The EU’s CBAM has lent urgency to fair carbon prices

Summary
- The EU plan of a carbon charge on imports is unfair and we should call out violations of the Paris pact
The EU’s Carbon Border Adjustment Mechanism (CBAM) went into force on 1 October 2023. Covering iron and steel, aluminium, cement, fertilizer and electricity, it requires the direct and indirect carbon emissions of these goods to be reported for their import into the EU. The product categories include specified precursors and are expected to progressively cover more products. Studies by the World Bank and UNCTAD have highlighted that the CBAM could have a significant impact on the competitiveness of developing countries that export the covered goods to the EU.
The CBAM has a transition period. Reporting requirements run till the end of 2025. This is not as innocuous as it sounds. It includes reporting for products as well as specified precursors: (a) direct emissions (those from the production process) and indirect emissions (from the production of electricity consumed); (b) production methods; (c) carbon price paid in the country of origin, etc. Penalties of €10-50 would apply for each tonne of unreported embedded emissions.
Beginning 1 January 2026, importers into the EU will need to buy CBAM certificates to account for price differences in embedded emissions between the EU and country of export. The World Bank recently published its CBAM Exposure Index, measured by multiplying a country’s export share by the difference between the exporter’s emission intensity and the EU average of the same for a CBAM product, scaled by an assumed carbon price of $100 per tonne (a recent high in per tonne price of CO2 in the EU market).

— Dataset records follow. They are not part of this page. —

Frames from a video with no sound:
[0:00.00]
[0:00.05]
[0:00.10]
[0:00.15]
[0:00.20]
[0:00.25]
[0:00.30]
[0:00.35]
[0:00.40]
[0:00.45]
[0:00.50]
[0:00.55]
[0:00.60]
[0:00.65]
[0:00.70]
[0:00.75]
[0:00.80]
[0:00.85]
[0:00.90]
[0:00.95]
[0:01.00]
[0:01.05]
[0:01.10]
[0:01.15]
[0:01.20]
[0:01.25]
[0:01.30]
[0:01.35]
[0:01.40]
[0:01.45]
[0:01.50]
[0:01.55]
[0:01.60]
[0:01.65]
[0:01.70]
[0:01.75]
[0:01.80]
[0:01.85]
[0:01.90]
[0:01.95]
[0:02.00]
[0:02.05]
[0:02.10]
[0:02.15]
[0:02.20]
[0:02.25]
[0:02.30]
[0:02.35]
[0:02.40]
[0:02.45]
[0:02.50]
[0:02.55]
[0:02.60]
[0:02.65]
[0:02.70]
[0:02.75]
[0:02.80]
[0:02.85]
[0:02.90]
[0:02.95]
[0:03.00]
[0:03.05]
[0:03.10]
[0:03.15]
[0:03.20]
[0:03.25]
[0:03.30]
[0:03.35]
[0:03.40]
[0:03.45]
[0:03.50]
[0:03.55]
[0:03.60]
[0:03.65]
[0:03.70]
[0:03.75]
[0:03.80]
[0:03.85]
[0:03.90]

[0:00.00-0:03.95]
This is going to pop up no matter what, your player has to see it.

By this assessment, there will be a relative decrease in competitiveness of Indian exports.
Curbing emissions is a given. We do not have the luxury of quibbling on that. It is the EU’s demand for equivalence in the pricing of emissions that is problematic, particularly given the fact that countries have agreed to differential emission reduction obligations, reflected as Nationally Determined Contributions (NDCs) under the Paris Agreement. This, in turn, is rooted in the principle of the UN Framework Convention on Climate Change that developed countries with historically high emissions have higher obligations than developing countries. Developed countries also had to ensure climate finance for developing countries to the tune of $100 billion annually by 2020, which remains unfulfilled.
At a practical level, the EU’s CBAM would work as follows: Even if aluminium or steel products exported from India to the EU have resulted in exactly the same emissions had these been produced in the EU, a price differential for emissions would be demanded that’s loaded against Indian exports. The CBAM only allows for subtracting the price for CO2 that has already been paid in India; but the gap with the EU price will also have to be paid. This effectively amounts to our exporters paying for the EU’s climate transition, upending the principles of the Paris Agreement.

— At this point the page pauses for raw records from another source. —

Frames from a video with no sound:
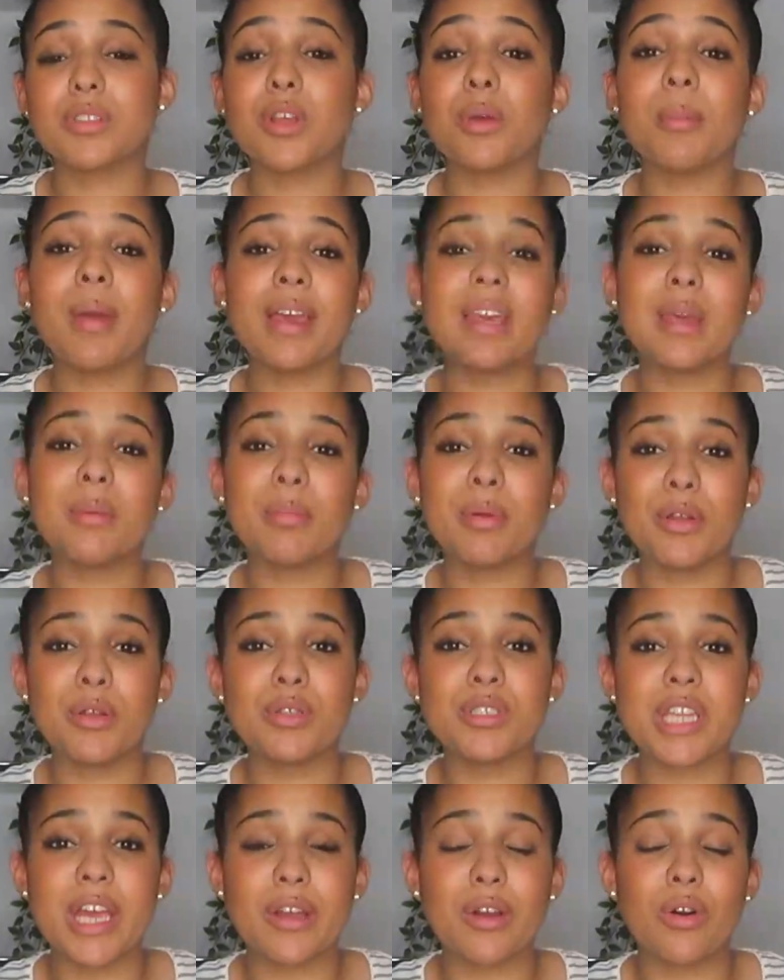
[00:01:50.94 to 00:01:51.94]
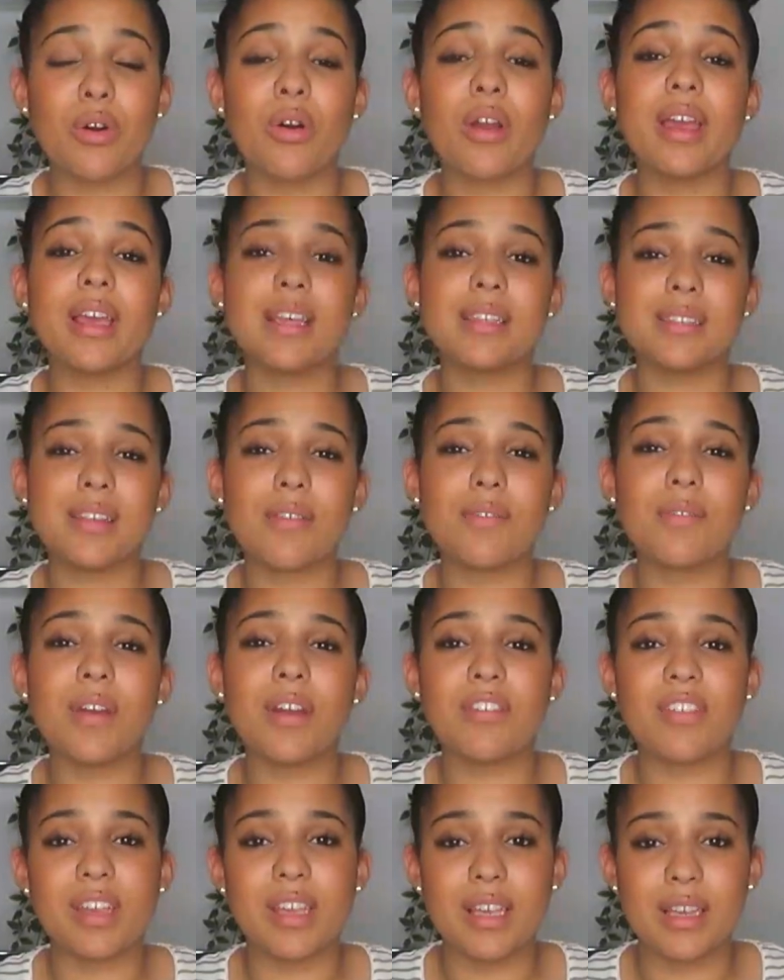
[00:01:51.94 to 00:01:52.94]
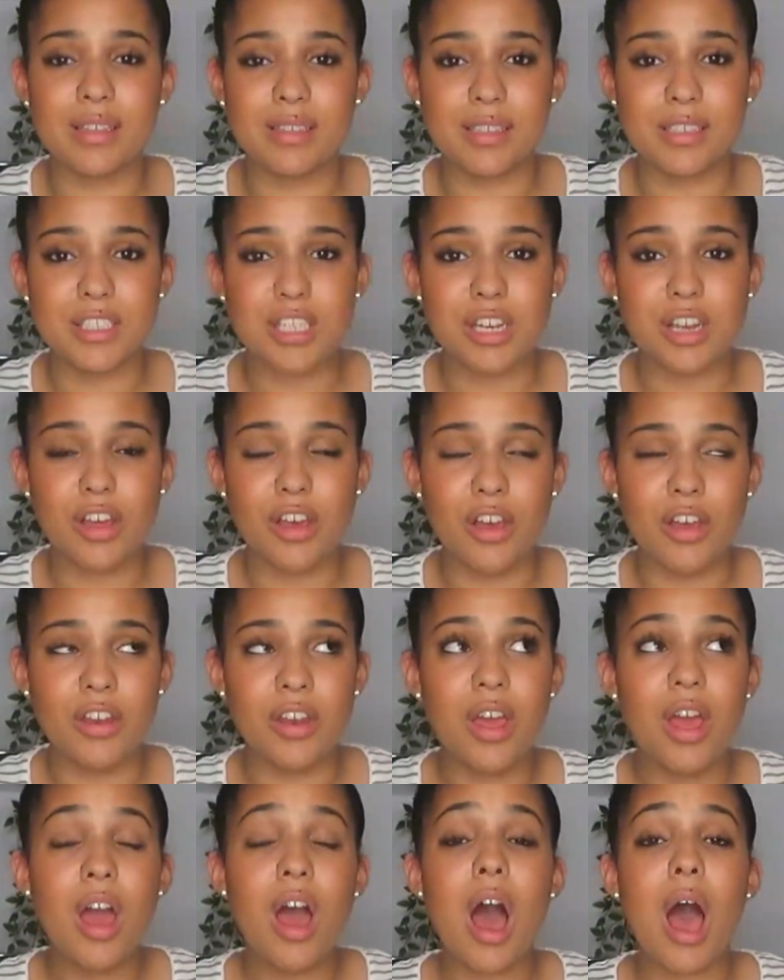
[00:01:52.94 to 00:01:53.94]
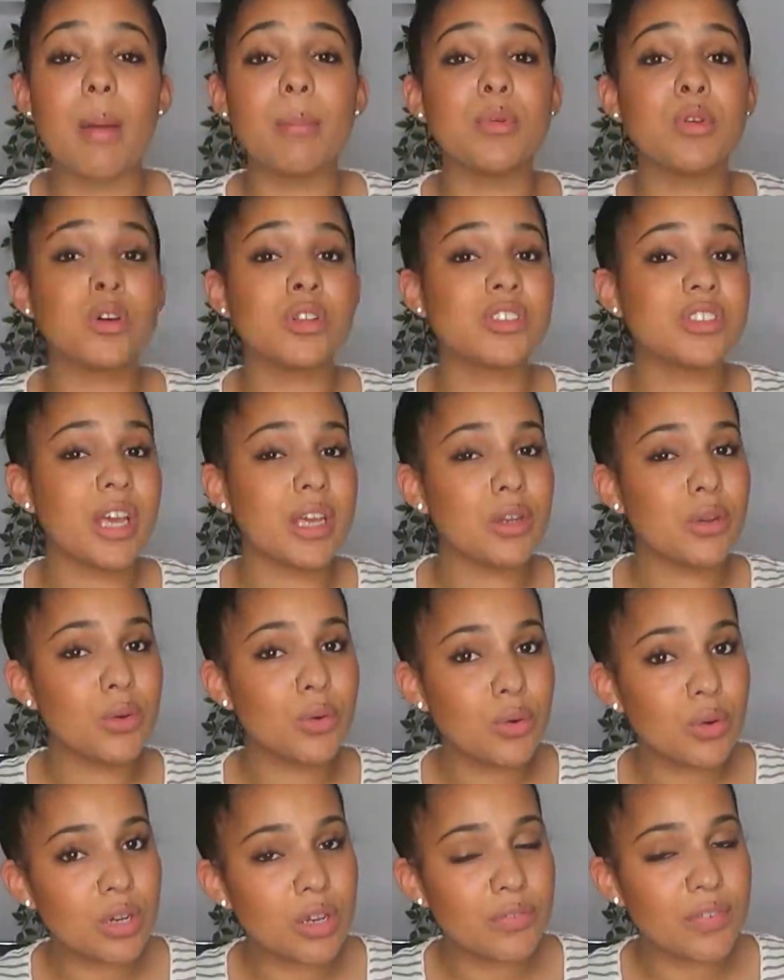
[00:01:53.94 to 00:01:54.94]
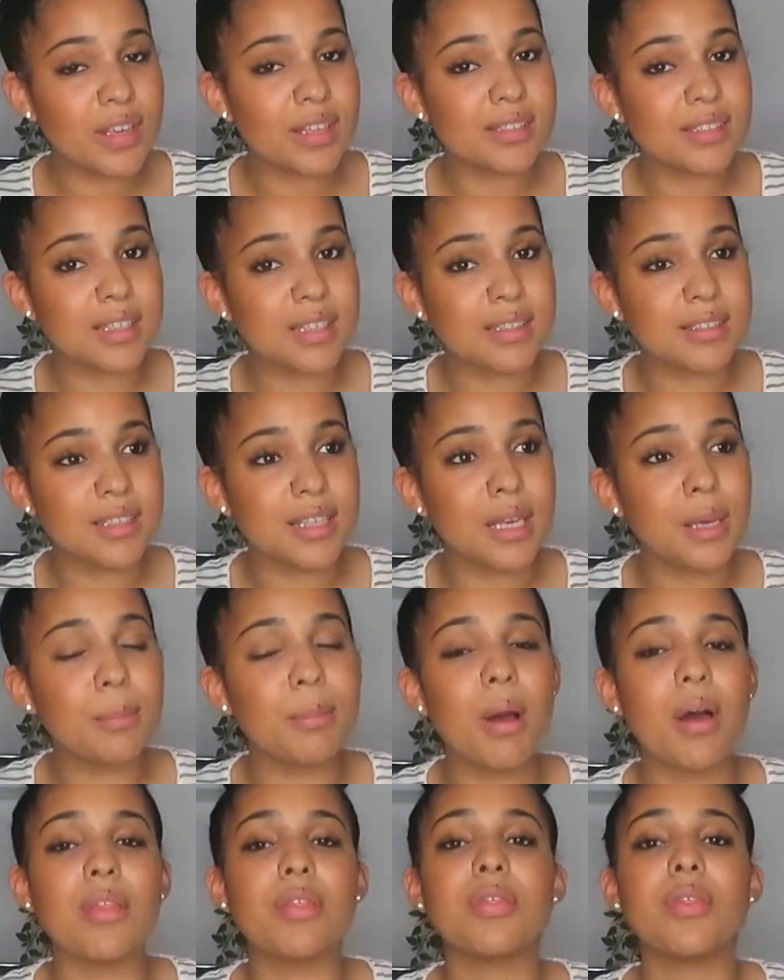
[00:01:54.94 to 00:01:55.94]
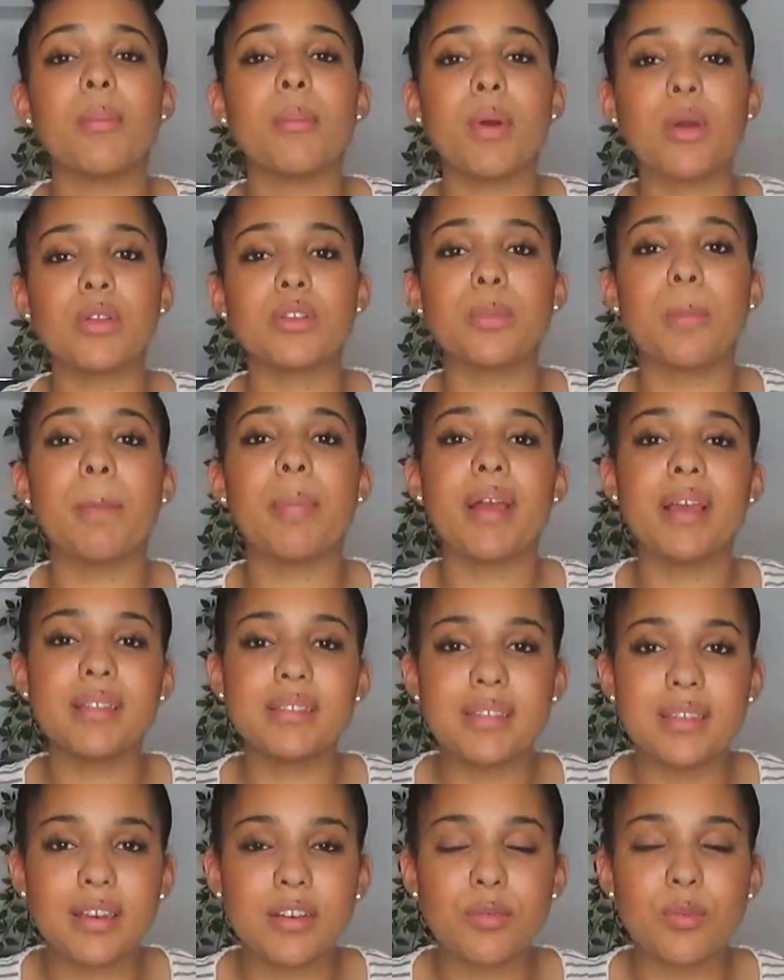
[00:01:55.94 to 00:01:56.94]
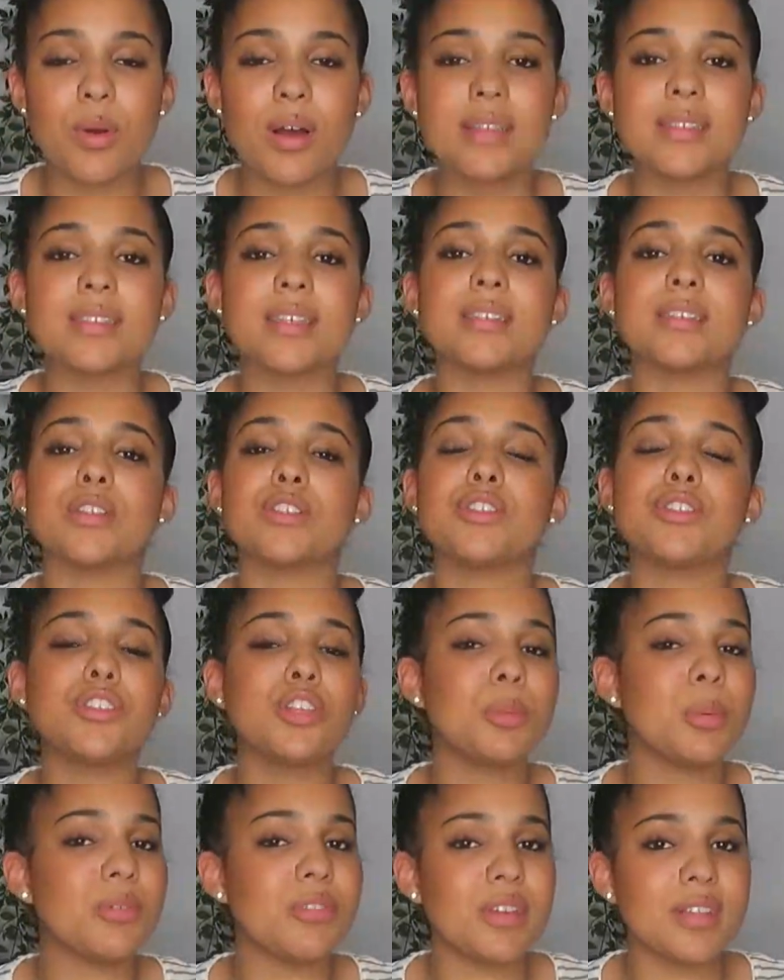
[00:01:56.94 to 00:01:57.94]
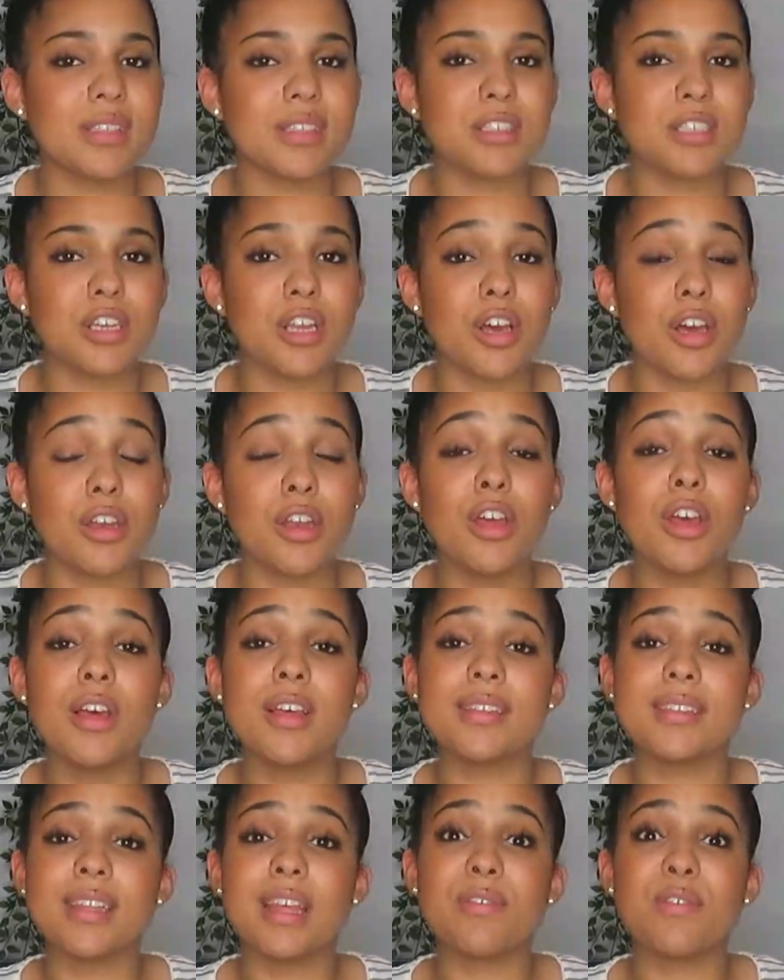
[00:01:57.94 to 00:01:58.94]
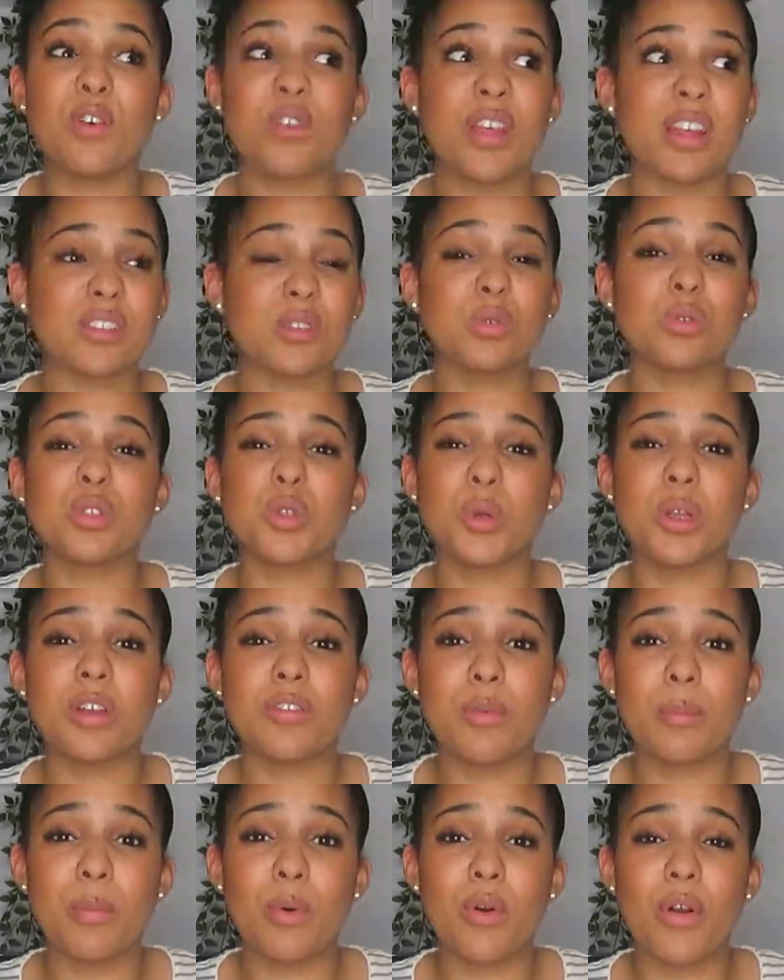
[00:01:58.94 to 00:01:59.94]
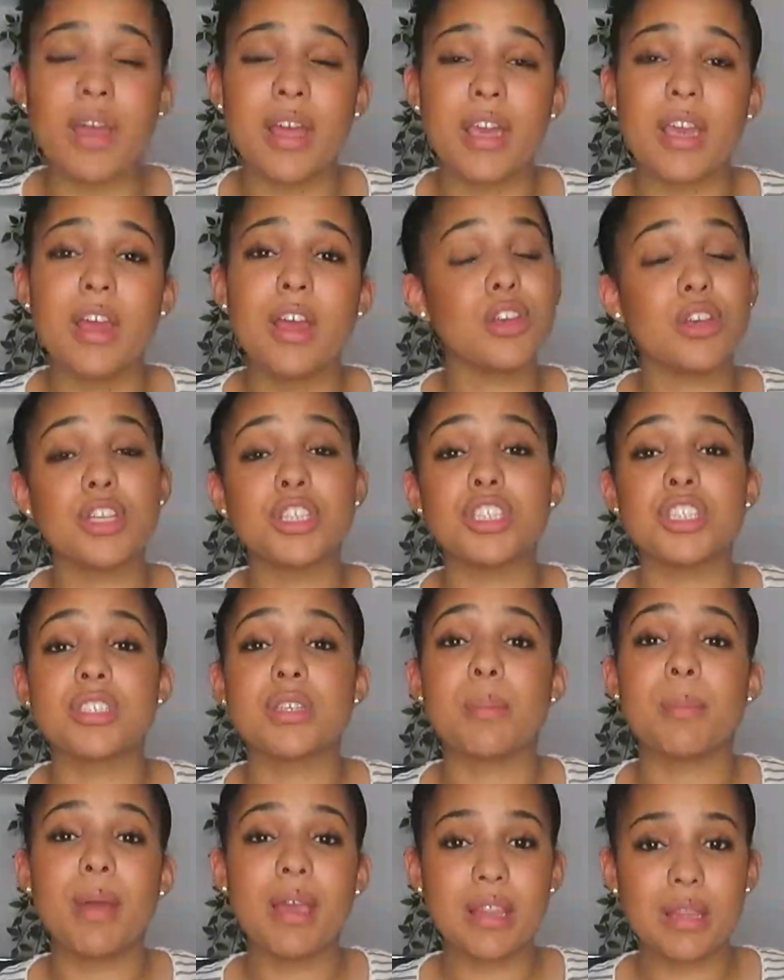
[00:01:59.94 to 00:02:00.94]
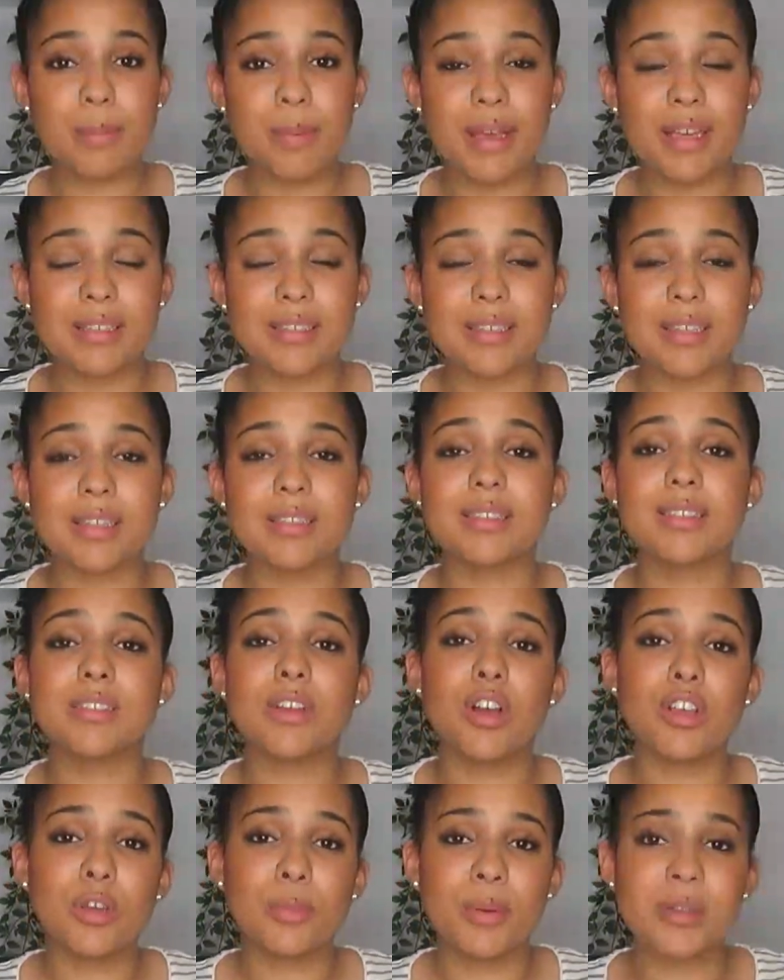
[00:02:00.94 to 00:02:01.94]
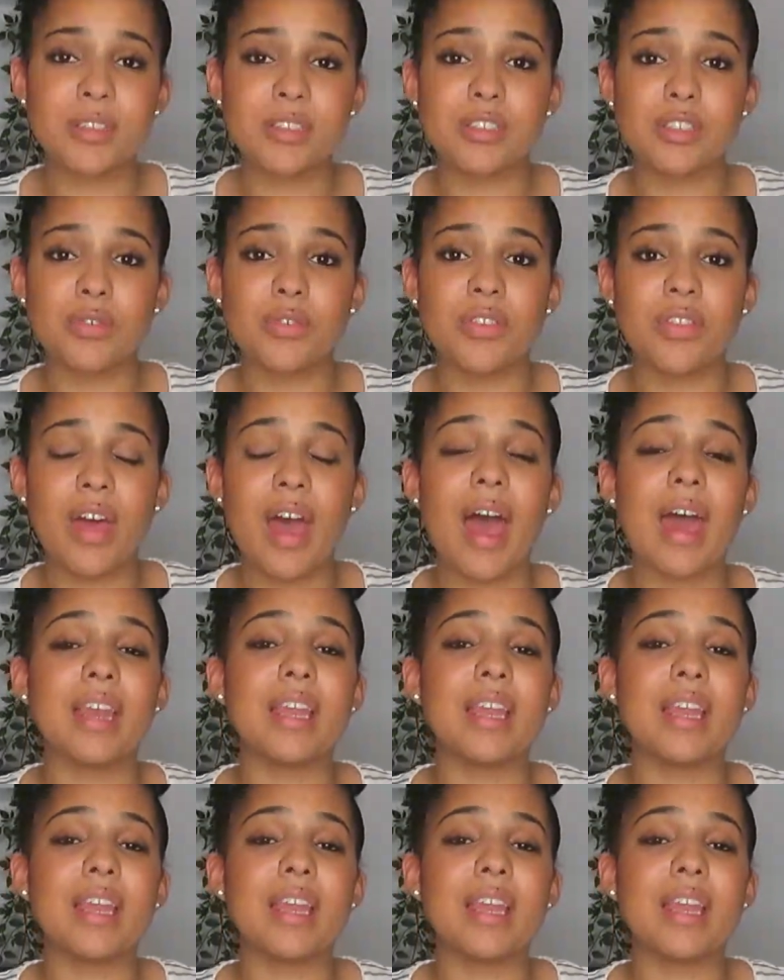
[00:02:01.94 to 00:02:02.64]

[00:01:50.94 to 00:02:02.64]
So making balloon decor is very easy to learn. I'm not saying all of it is easy, but the most basic of ones is super easy to learn. So therefore that's also another point. You can just make the basics, start your business off on that,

It is not as though emissions are free in India. India’s regulatory mechanisms of renewable purchase obligations (RPO) under the Electricity Act and specific energy consumption (SEC) norms under the Energy Conservation Act, as well as a coal cess of ₹400 per tonne on domestic and imported coal are all emission charges. The government is also working towards a Carbon Credit Trading Scheme (CCTS), which is expected to accelerate our adoption of market-based price discovery for emissions. Nevertheless, carbon prices in India and the EU are unlikely to converge, since the determination of a carbon price is linked to the emission-reduction obligations of each country; these differ.
Another crucial fact is that there are no agreed principles for the measurement of and accounting for the price of emissions. The World Bank estimates that over 70 carbon pricing initiatives exist the world over. In an op-ed in the Financial Times in October 2021, World Trade Organization Director General Ngozi Okonjo-Iweala noted that the most straightforward solution would be a global carbon price aligned with the Paris Agreement. That observation was rooted in a basic approach to equity and fairness, since the Paris Agreement is an acknowledgement by 195 countries (including EU members) that there is no one-size-fits all approach to emission reductions. The WTO’s efforts so far have not resulted in any clarity on carbon pricing. Reports indicate that a presentation by Okonjo-Iweala earlier this year proposed a scheme whereby countries would be split into four categories based on their development status and historical emissions, with less developed countries paying the lowest carbon price (placed at $27 for every tonne emitted) and the wealthiest paying the most (estimated at $181 per tonne). This was suggested as a basis to calculate the equivalence of various climate policy measures across the world. The principle behind such a sliding scale appears to be correct; however, WTO members are yet to achieve clarity on carbon pricing. In theory, if differential prices lie at the heart of assessing equivalence, the EU’s CBAM would have to give up using the EU benchmark as its price.
The EU’s CBAM is just the first unilateral measure adopted to address competitiveness concerns arising from emission-related obligations that affect trade; others are likely to follow. Governments and businesses need to work towards a clear solution to the problem of carbon pricing. We must ensure that events do not overtake us along our path of sustainable development.